The answer must be every entry below, word for word, with the pictures left out.
=== Information shown ===
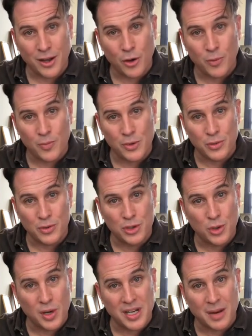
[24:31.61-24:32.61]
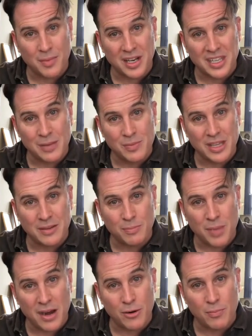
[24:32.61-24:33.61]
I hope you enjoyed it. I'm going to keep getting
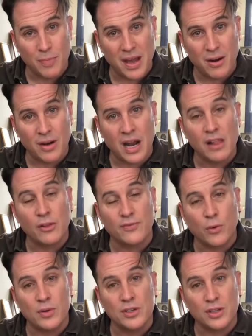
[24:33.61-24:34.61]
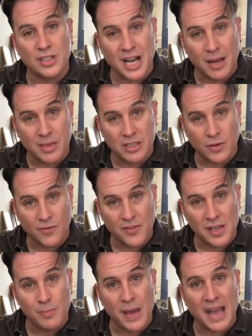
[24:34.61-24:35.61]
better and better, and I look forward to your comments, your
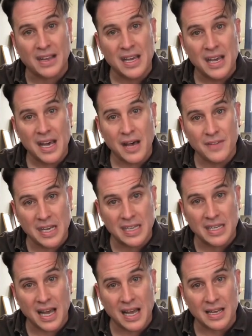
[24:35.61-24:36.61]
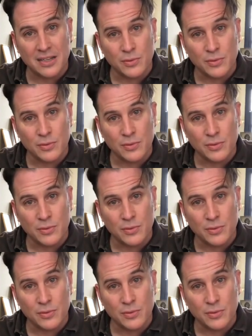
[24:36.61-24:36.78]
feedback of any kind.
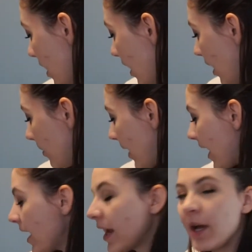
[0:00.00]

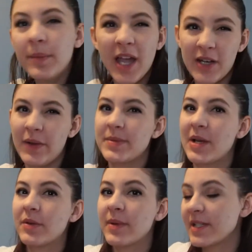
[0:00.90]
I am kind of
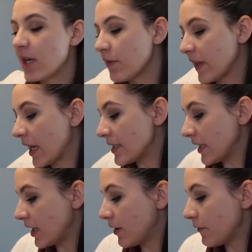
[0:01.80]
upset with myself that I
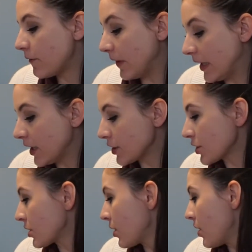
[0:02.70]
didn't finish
===
→ **Problem solution**:
[24:31.61-24:32.61]
[24:32.61-24:33.61]
I hope you enjoyed it. I'm going to keep getting
[24:33.61-24:34.61]
[24:34.61-24:35.61]
better and better, and I look forward to your comments, your
[24:35.61-24:36.61]
[24:36.61-24:36.78]
feedback of any kind.
[0:00.00]

[0:00.90]
I am kind of
[0:01.80]
upset with myself that I
[0:02.70]
didn't finish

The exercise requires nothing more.